(Collected data)
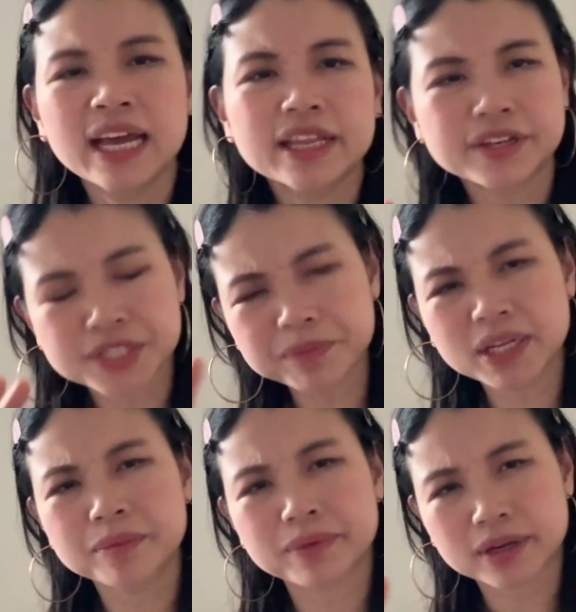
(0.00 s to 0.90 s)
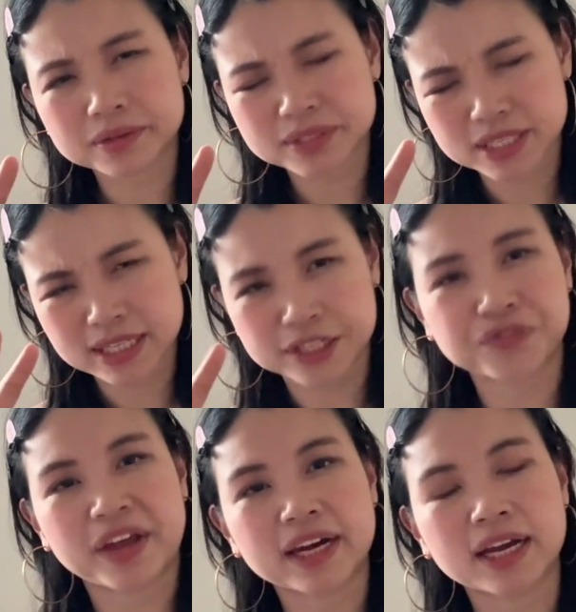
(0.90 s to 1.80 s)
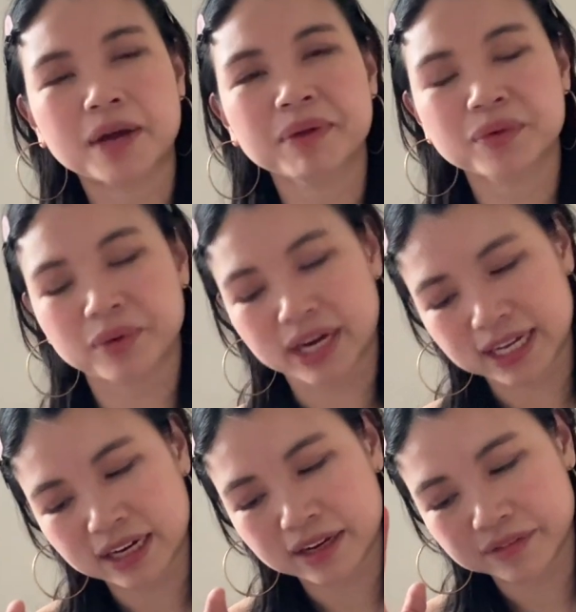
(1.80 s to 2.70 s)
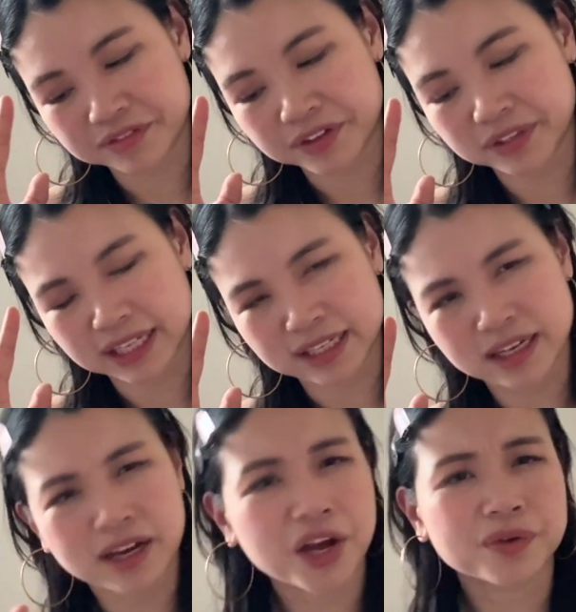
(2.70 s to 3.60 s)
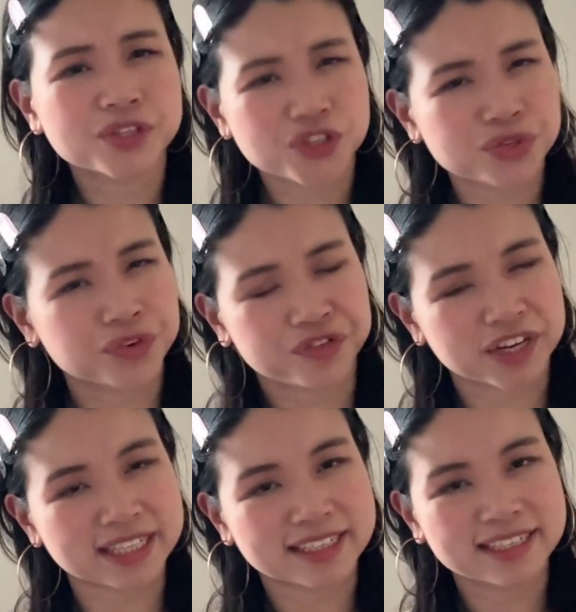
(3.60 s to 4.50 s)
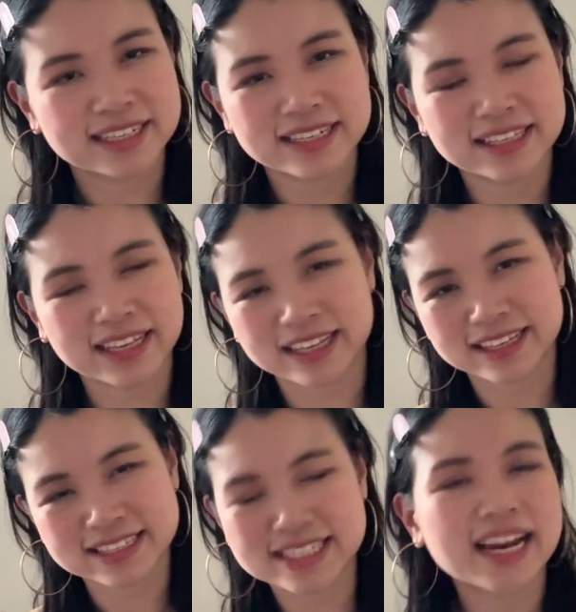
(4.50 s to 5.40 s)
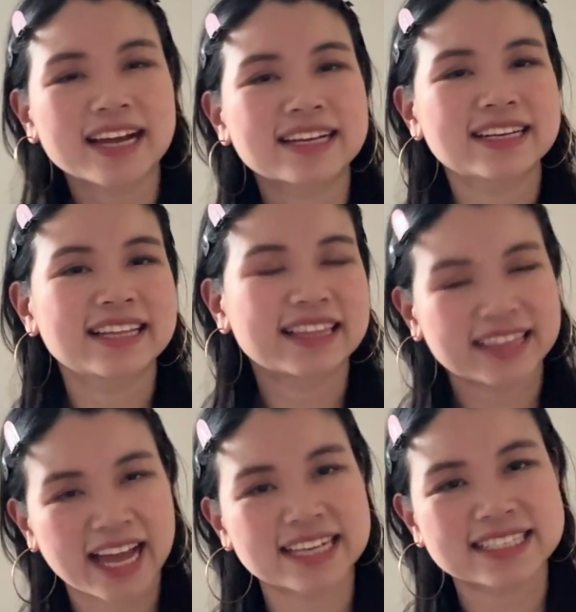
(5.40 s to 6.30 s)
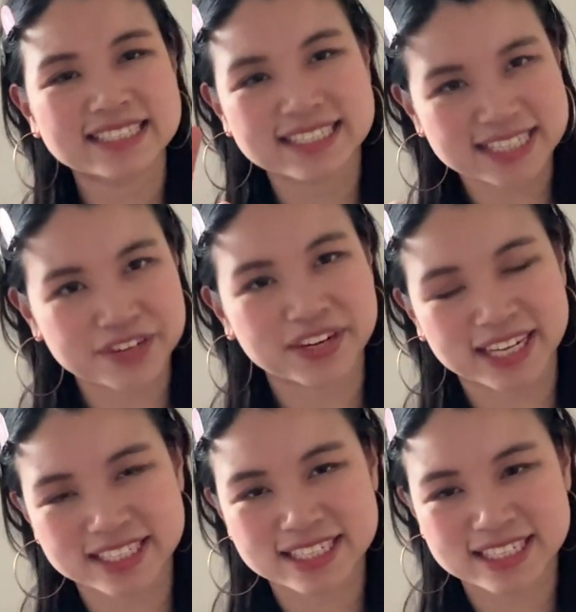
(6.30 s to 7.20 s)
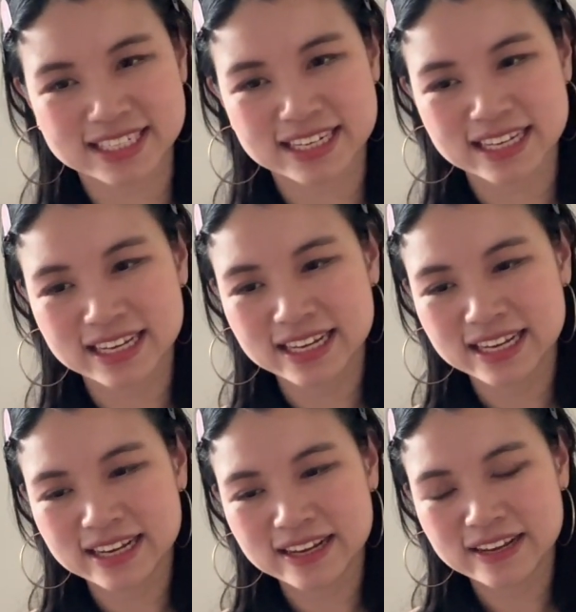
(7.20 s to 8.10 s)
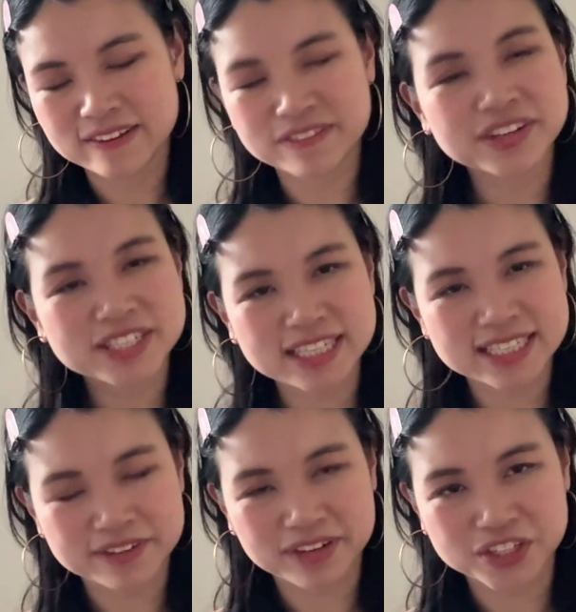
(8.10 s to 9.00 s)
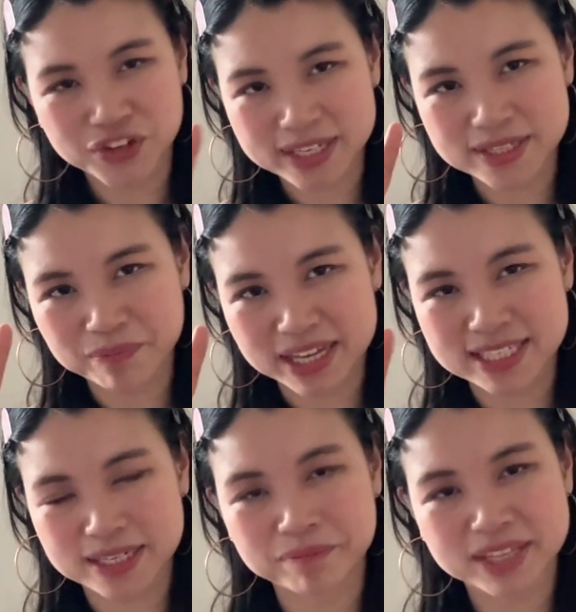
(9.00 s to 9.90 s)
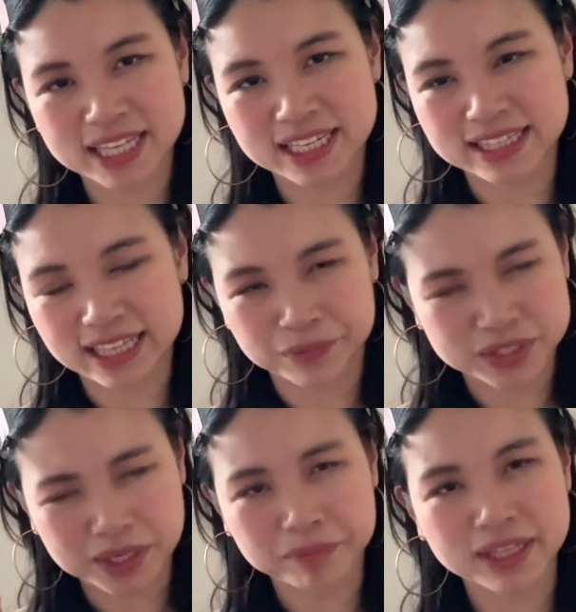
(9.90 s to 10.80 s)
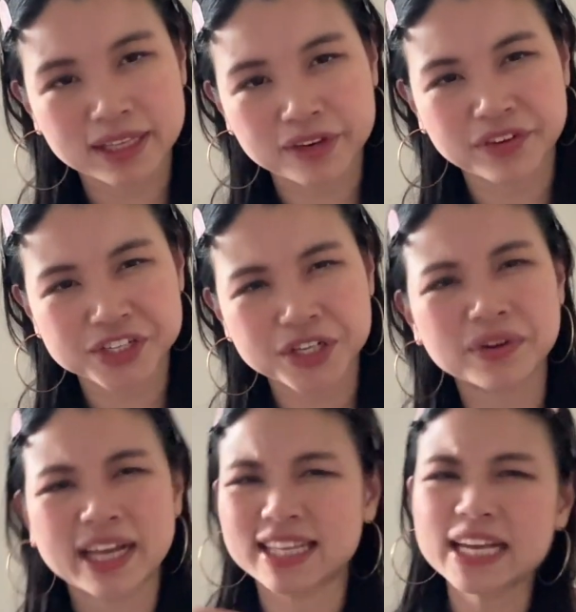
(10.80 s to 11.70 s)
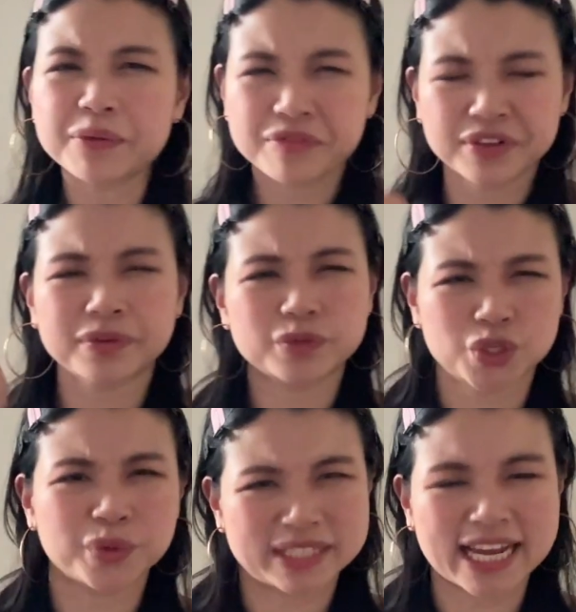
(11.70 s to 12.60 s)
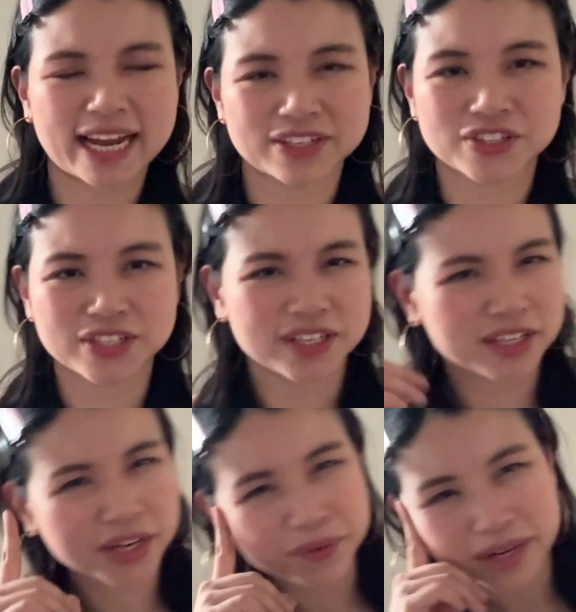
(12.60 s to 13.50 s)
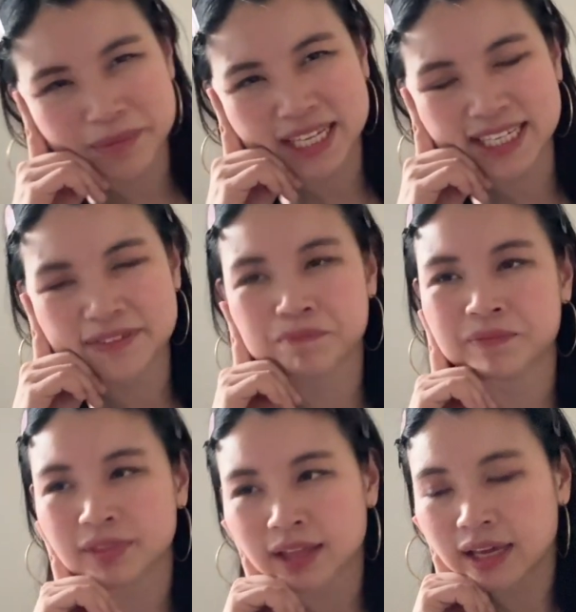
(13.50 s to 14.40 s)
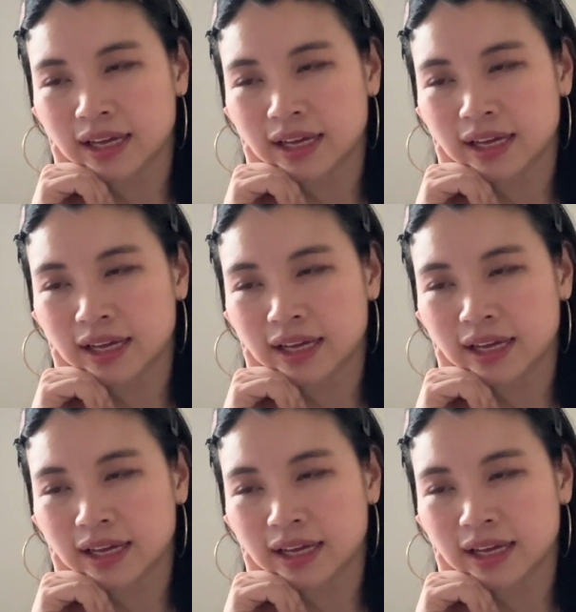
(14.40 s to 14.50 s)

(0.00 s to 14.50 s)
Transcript: There's something about this fan comic where I kind of feel like, oh, it's just for fun. Like, it's not that serious. Versus if I tried to make something that was completely original, I think I would feel too attached. You know what I mean?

Work to be completed
Would you return the entries verbatim, minus any images?

Result of the exercise
(0.00 s to 0.90 s)
(0.90 s to 1.80 s)
(1.80 s to 2.70 s)
(2.70 s to 3.60 s)
(3.60 s to 4.50 s)
(4.50 s to 5.40 s)
(5.40 s to 6.30 s)
(6.30 s to 7.20 s)
(7.20 s to 8.10 s)
(8.10 s to 9.00 s)
(9.00 s to 9.90 s)
(9.90 s to 10.80 s)
(10.80 s to 11.70 s)
(11.70 s to 12.60 s)
(12.60 s to 13.50 s)
(13.50 s to 14.40 s)
(14.40 s to 14.50 s)

(0.00 s to 14.50 s)
Transcript: There's something about this fan comic where I kind of feel like, oh, it's just for fun. Like, it's not that serious. Versus if I tried to make something that was completely original, I think I would feel too attached. You know what I mean?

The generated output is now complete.